It is fired from a tank and can kill dozens of people. One manufacturer's
description reads: 'Due to the small caliber of the round, the mini-gun
can be used practically anywhere. This is especially helpful during
peacekeeping deployments.'"
The
mini-gun was not rolled up. Instead, "sterile zones" were created
around Whitehall to make sure no one with a grudge got close enough
to the president to force a succession issue.
Institutions
have a way of evolving over time. After a few years they no longer
resemble the originals. In early 21st century, America is no more
like the America of 1776 than the Vatican under the Borgia popes
was like Christianity at the time of the Last Supper...or Microsoft
in 2005 is like the company Bill Gates started in his garage.
Still,
while the institutions evolve, the ideas and theories people have
about them tend to remain fixed; it is as if they hadn't noticed.

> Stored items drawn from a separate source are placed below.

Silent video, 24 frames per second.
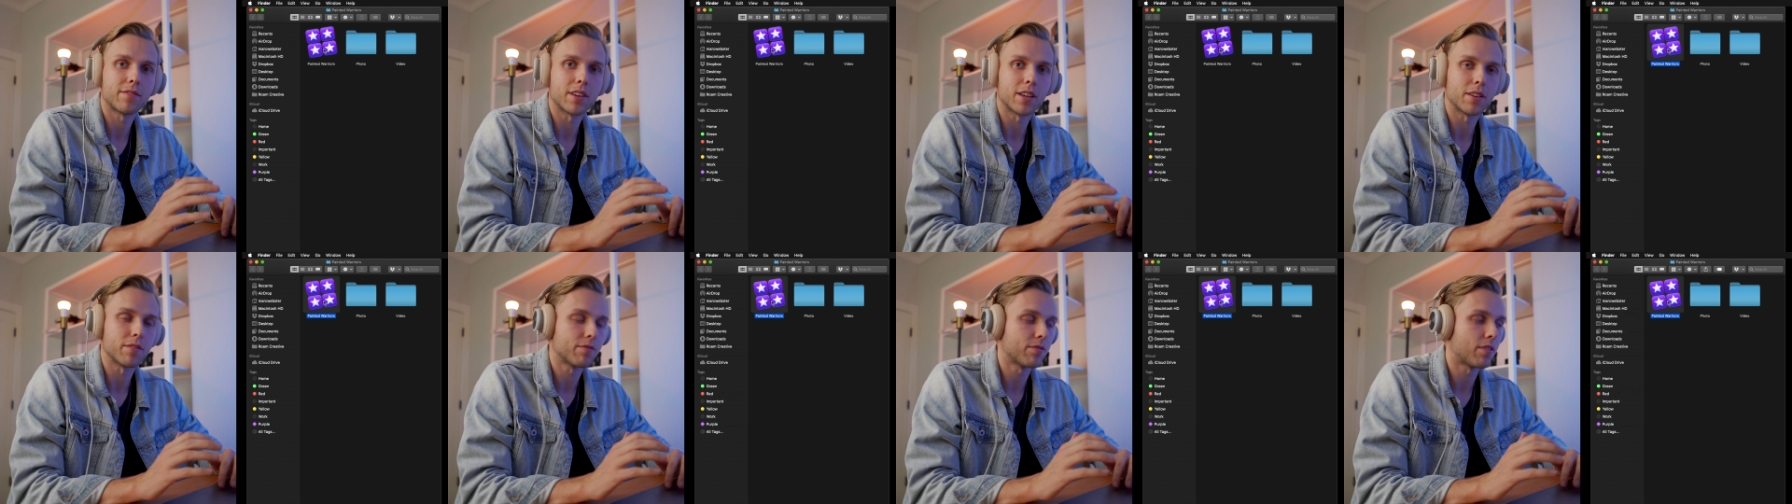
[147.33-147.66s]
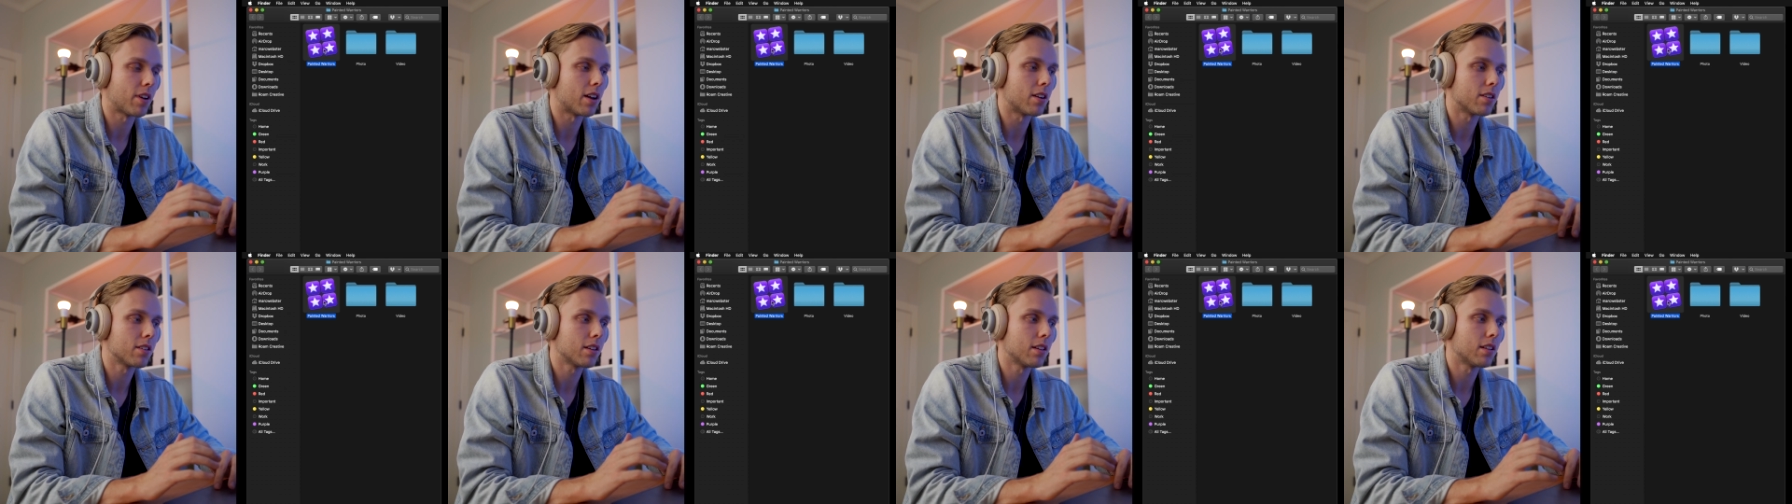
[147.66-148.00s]
a
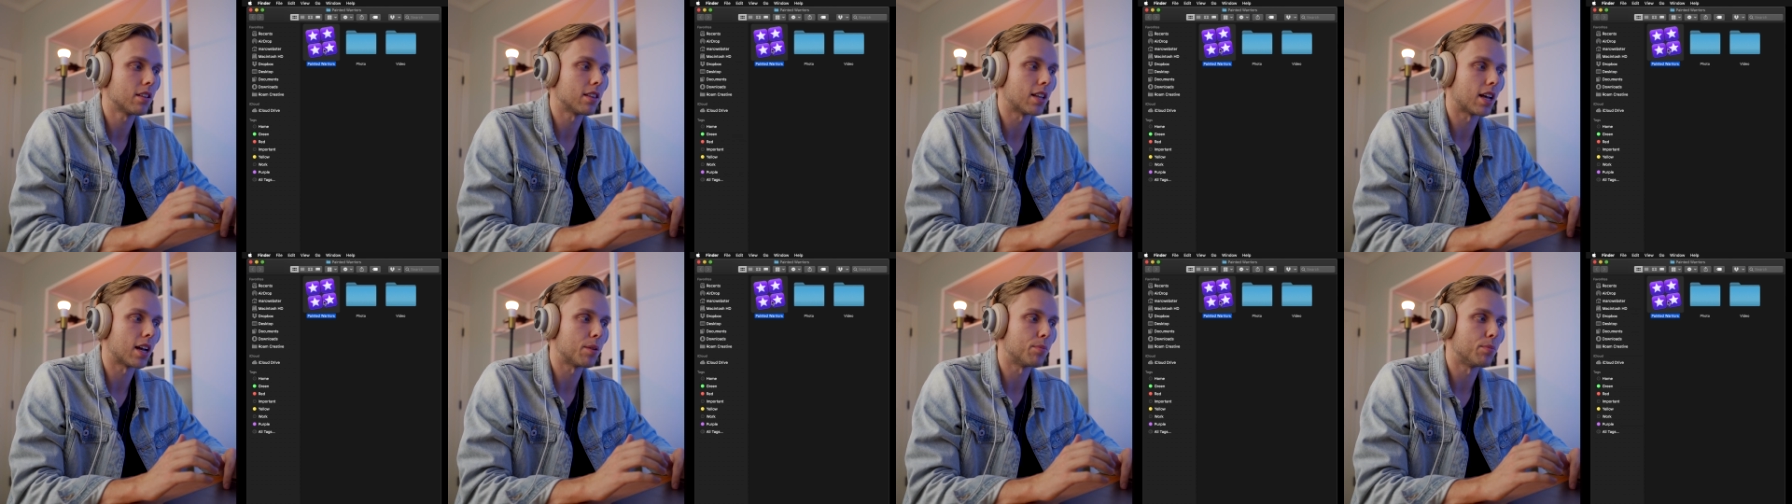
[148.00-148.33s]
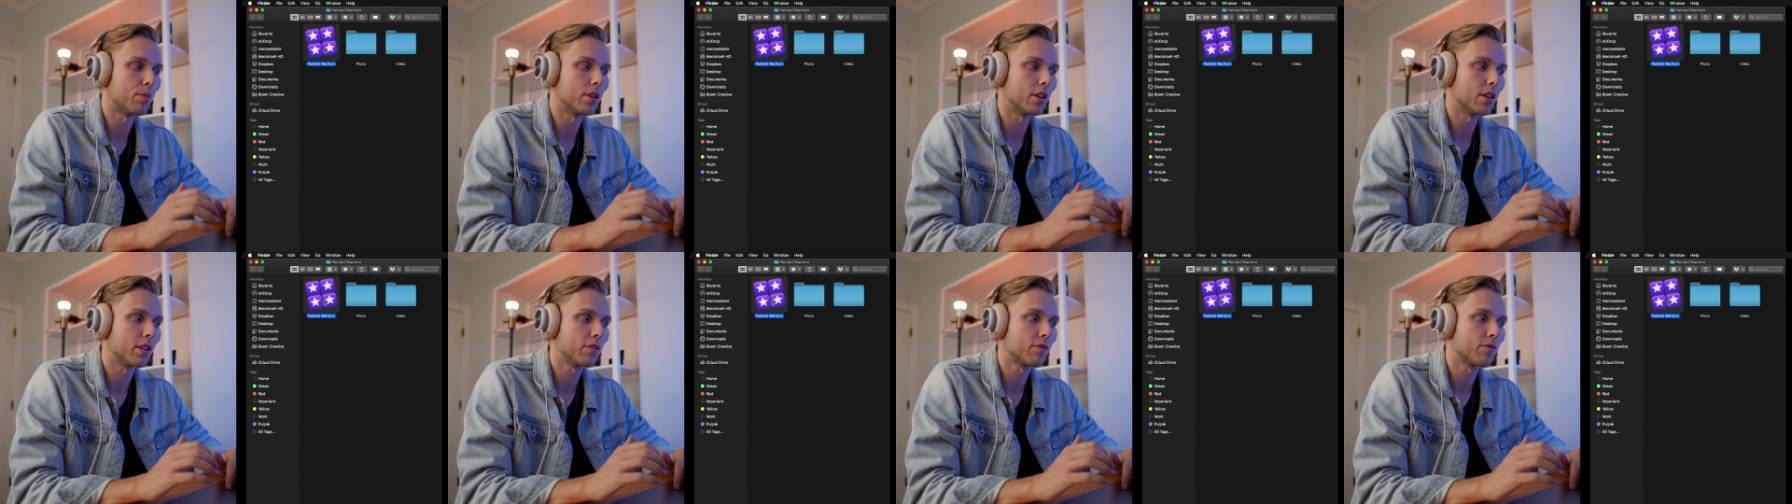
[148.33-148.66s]
Final Cut
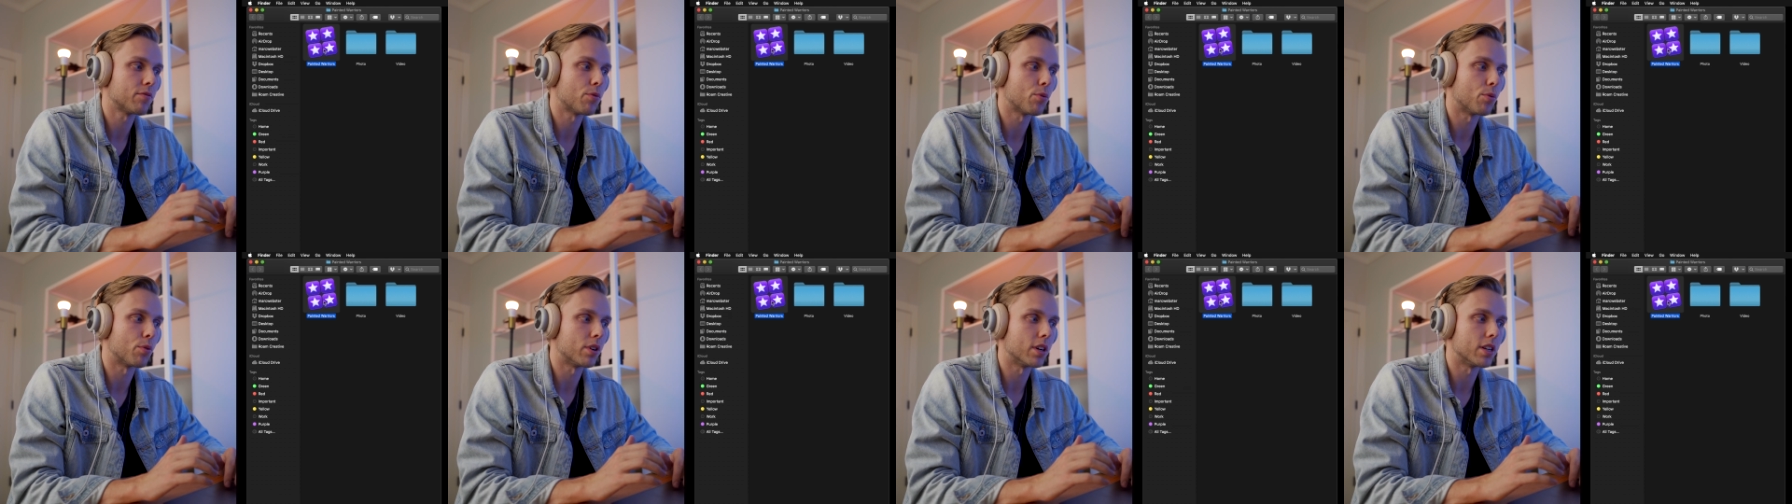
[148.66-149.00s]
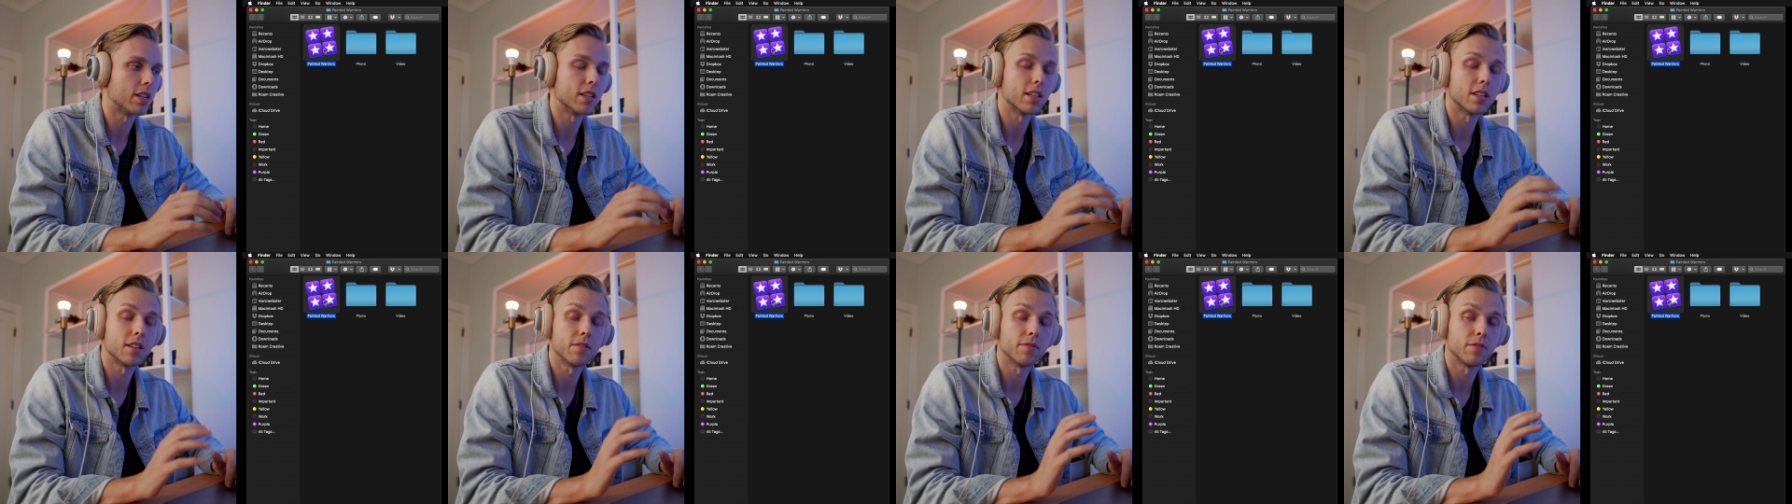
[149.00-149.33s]
library for an
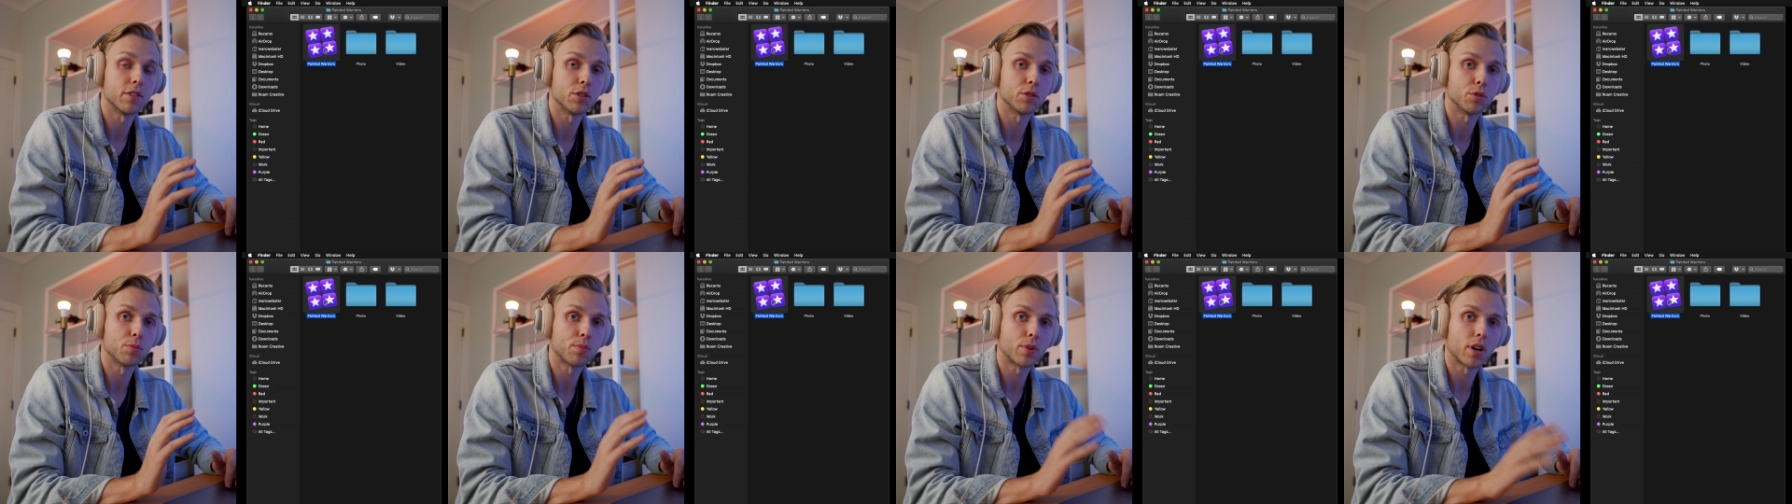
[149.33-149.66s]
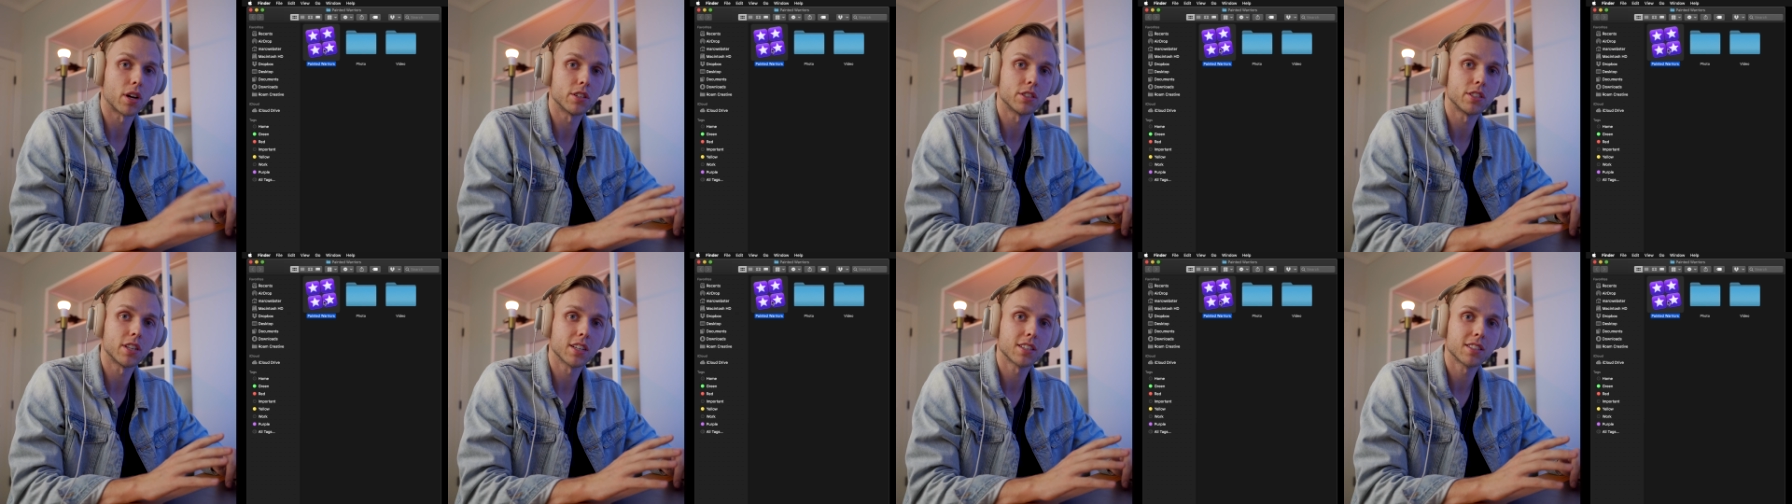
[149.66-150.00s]
individual
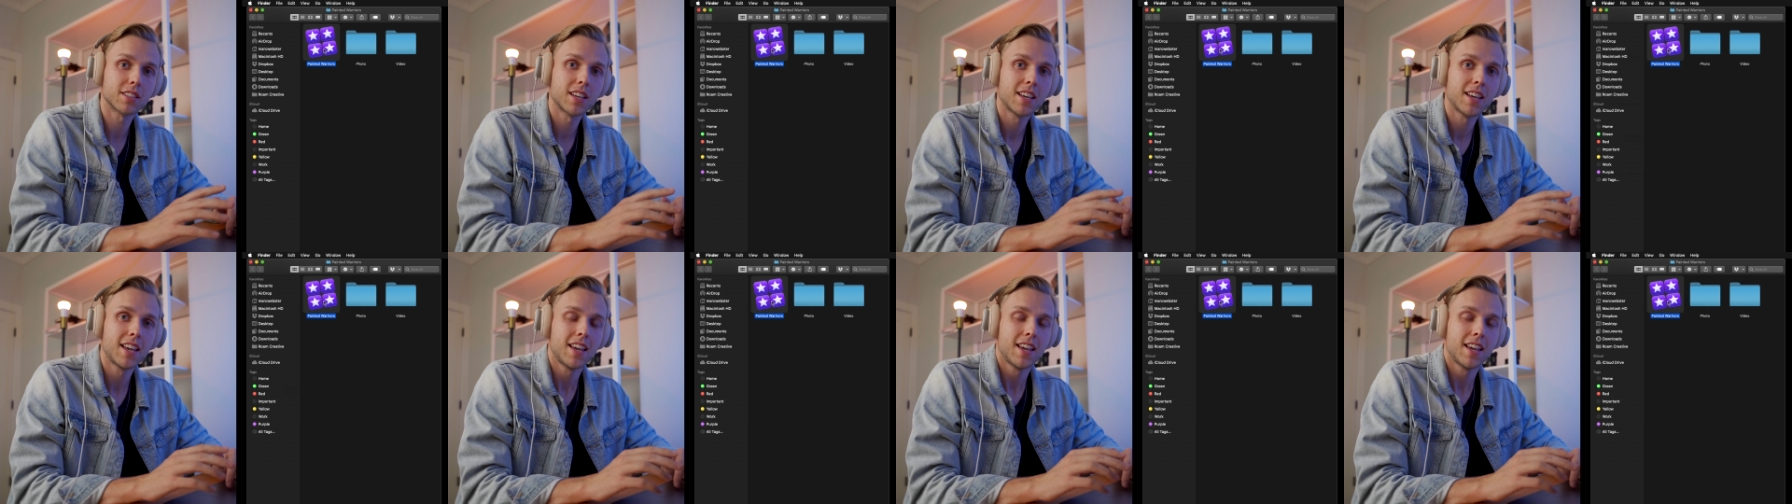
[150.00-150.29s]
project.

In America, all the old restraints, inhibitions and modesties of
the Old Republic have been blown away by the prevailing winds of
empire. In their place has emerged a vainglorious system of conceit,
deceit and delusion.
The U.S. Constitution is almost exactly the same document with exactly
the same words it had at the beginning. But the words that used
to bind and chaff have been turned into soft elastic. The government
that couldn't tax, couldn't spend and couldn't regulate can now
do anything it wants. The executive has all the power he needs to
do practically anything. Congress goes along, like a simple-minded
stooge, insisting only that the spoils be spread around. The whole
process works so well that a member of Congress has to be found
in bed "with a live boy or a dead girl" before he loses public office.
American
businesses are still "capitalistic." They operate, as everyone knows,
in the most dynamic, most free, and most open economy in the world.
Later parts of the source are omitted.